Building an AI agent is easy. Building one that actually works well? That takes a little more thought. After watching thousands of agents get created on KaHappy, here are the seven mistakes we see most often — and how to avoid them.
1. Skipping the Knowledge Base
The most common mistake, by far. People create an agent, set a friendly personality, and deploy it — without giving it any specific information about their business. The result is an agent that speaks well but says nothing useful.
Fix: Before you publish, feed your agent at least your top 20 FAQs, key product or service details, and any policies customers ask about. This alone transforms the experience.
2. Making the Knowledge Base Too Vague
"We offer great service at competitive prices" tells the AI nothing. Your knowledge base should contain specific, concrete information: exact pricing, precise timelines, detailed policies, step-by-step processes.
Fix: Replace every vague statement with specifics. Instead of "fast shipping," write "Standard shipping: 3-5 business days ($5.99). Express: 1-2 business days ($14.99). Free shipping on orders over $75."
3. Setting the Wrong Personality for the Context
A playful, emoji-heavy agent on a law firm's website feels wrong. A stiff, corporate tone on a pet store's site feels cold. Personality mismatch erodes trust immediately.

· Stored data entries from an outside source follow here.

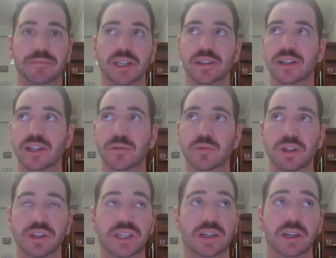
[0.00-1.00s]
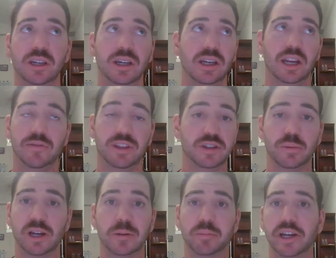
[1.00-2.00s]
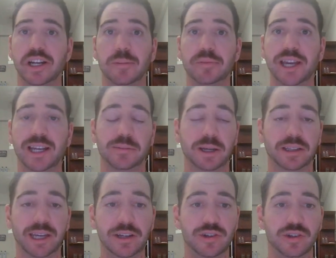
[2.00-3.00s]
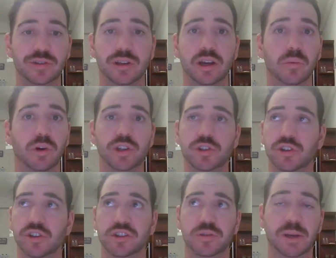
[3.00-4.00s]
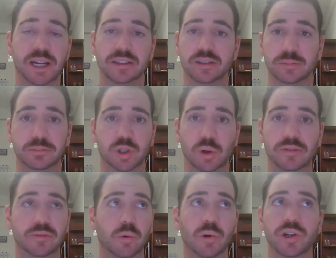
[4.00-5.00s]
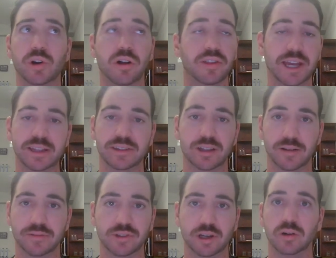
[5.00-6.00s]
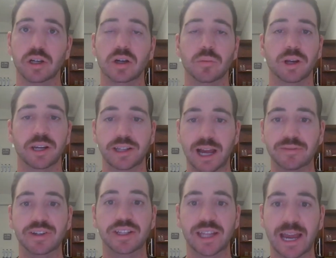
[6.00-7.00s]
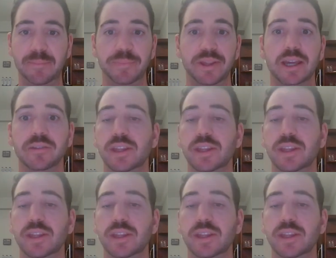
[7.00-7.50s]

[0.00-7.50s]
I'm going to tell you really if this player played up to expectations, what you should expect going forward, all that stuff. So we're going to dive into that.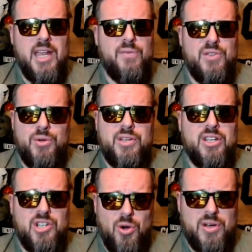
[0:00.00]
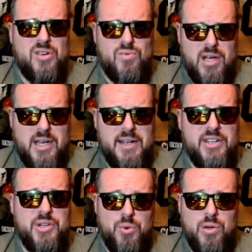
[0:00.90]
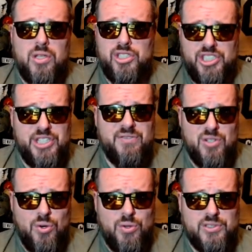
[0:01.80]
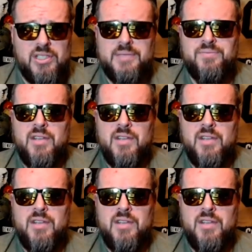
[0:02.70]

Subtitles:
If you can go on a run, you will achieve goals.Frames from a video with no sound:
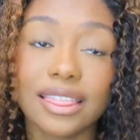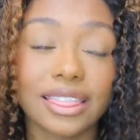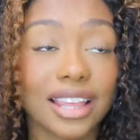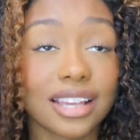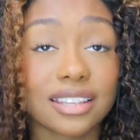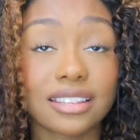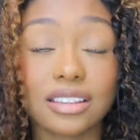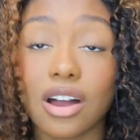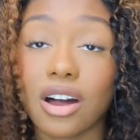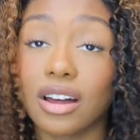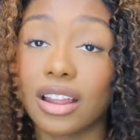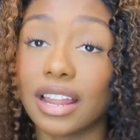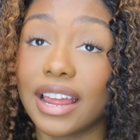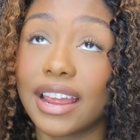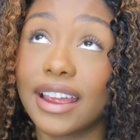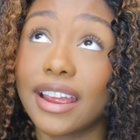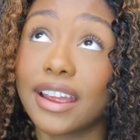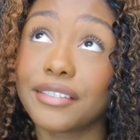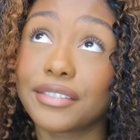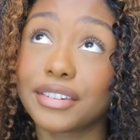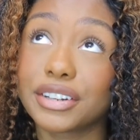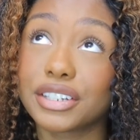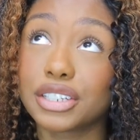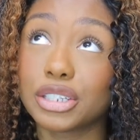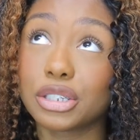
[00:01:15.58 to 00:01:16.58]
That's all I
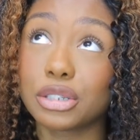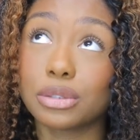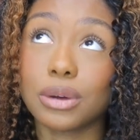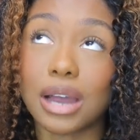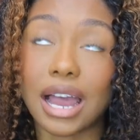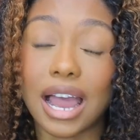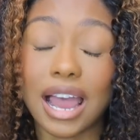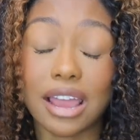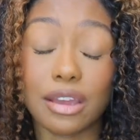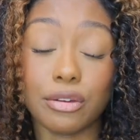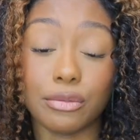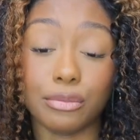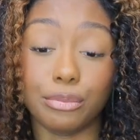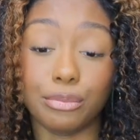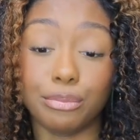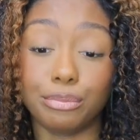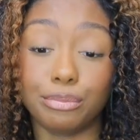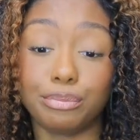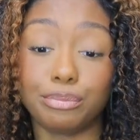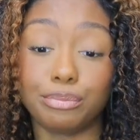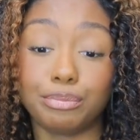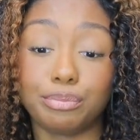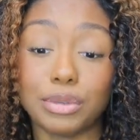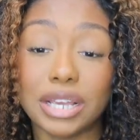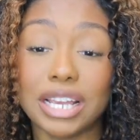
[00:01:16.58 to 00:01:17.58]
ever do. I
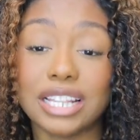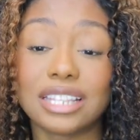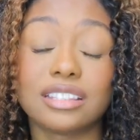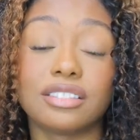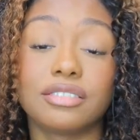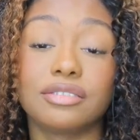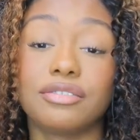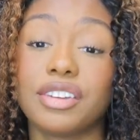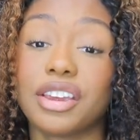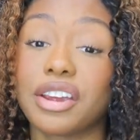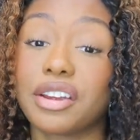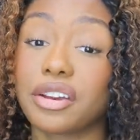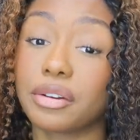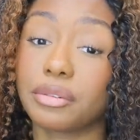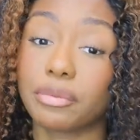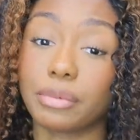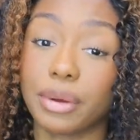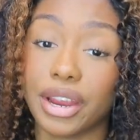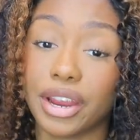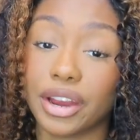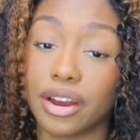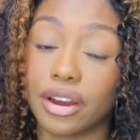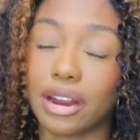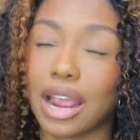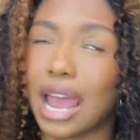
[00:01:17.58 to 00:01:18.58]
it's very
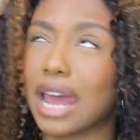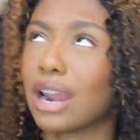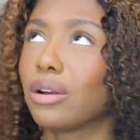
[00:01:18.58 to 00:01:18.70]
rare.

Fix: Read your existing website copy, emails, and social media. Match that voice. If your brand says "Hey there! 👋" then your agent can too. If your brand says "We appreciate your inquiry," that's the agent's tone.
4. Not Testing with Real Questions
Many people test their agent with easy, perfectly phrased questions. Real customers don't do that. They misspell things, ask multi-part questions, express frustration, or phrase things in unexpected ways.
Fix: Test with at least 15-20 realistic scenarios, including:
- Typos and informal language
- Questions your team gets asked that aren't in the FAQ
- Angry or frustrated tones
- Completely off-topic questions
5. Deploying and Forgetting
An AI agent isn't a set-it-and-forget-it tool. Customer needs change, products evolve, and you'll discover gaps in your knowledge base through real conversations.
Fix: Review conversation logs at least twice a month. Look for patterns: questions the agent struggled with, topics it handled well, and any new common questions that need to be added to the knowledge base.
6. Trying to Make the Agent Do Everything
Some people try to create one agent that handles support, sales, onboarding, and technical troubleshooting. The result is an agent that's mediocre at everything instead of excellent at one thing.
Fix: Start focused. Build one agent for your primary use case (e.g., customer support), get it working well, then consider adding more specialized agents for other purposes.
7. Hiding the Fact That It's AI
Trying to pass your AI agent off as a human backfires. Customers feel deceived when they realize it, and trust is damaged. Research consistently shows that transparency about AI doesn't reduce satisfaction — dishonesty does.
Fix: Be upfront. A simple "Hi! I'm KaHappy's AI assistant" sets the right expectation. Customers are remarkably open to AI when they know what they're dealing with.
The Good News
All of these mistakes are easy to fix, and none of them require technical skills. The difference between a mediocre AI agent and a great one usually comes down to the time you invest in content and testing — not complexity.